Detect segments where someone is laughing - Example 1
Remember to add a valid license key before running the example.
In this example, you can use the transitions
level output, which is optionally calculated when processing a file,
to detect parts of the audio file where the speakers were using positive human sounds, in this case laughter.
from deeptone import Deeptone
from deeptone.deeptone import AUDIO_EVENT_POS_HUMAN_SOUNDS
# Set the required constants
VALID_LICENSE_KEY = None
FILE_TO_PROCESS = None
OUTPUT_PERIOD_MS = 1024
# Initialize DeepTone
engine = Deeptone(license_key=VALID_LICENSE_KEY)

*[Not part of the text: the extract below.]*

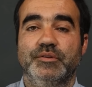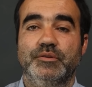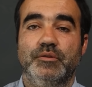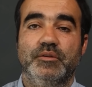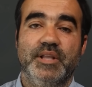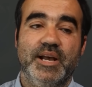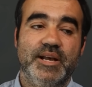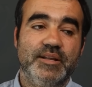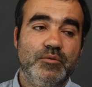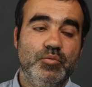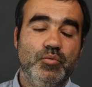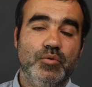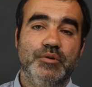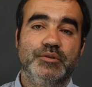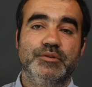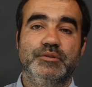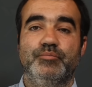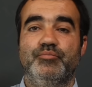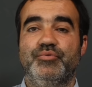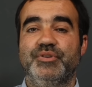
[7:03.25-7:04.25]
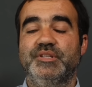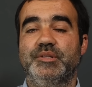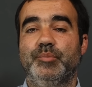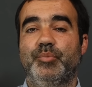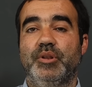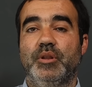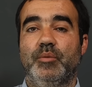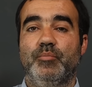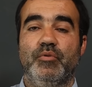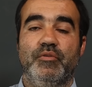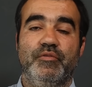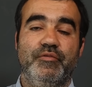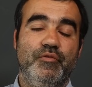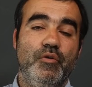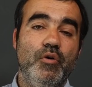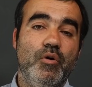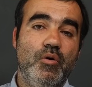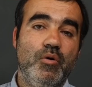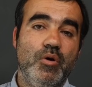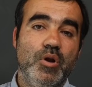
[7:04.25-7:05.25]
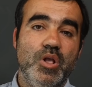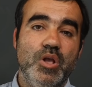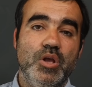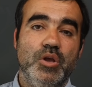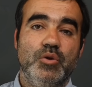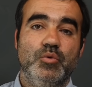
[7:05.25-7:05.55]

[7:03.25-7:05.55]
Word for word: So that was principle number four.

output = engine.process_file(
filename=FILE_TO_PROCESS,
models=[engine.models.AudioEvent],
output_period=OUTPUT_PERIOD_MS,
include_transitions=True
)["channels"]["0"]["transitions"]["audio-event"]
for transition in output:
if transition["result"] == AUDIO_EVENT_POS_HUMAN_SOUNDS and transition["confidence"] > 0.75:
print(f'Potential laughter from {transition["timestamp_start"] / 1000}s to {transition["timestamp_end"] / 1000}s')
After executing the script using our example file, you should see the following output:
Potential laughter from 12.672s to 15.104s
Potential laughter from 29.568s to 30.464s
From these results, we can now listen to the mentioned segments of the audio and verify if those match moments where someone was laughing.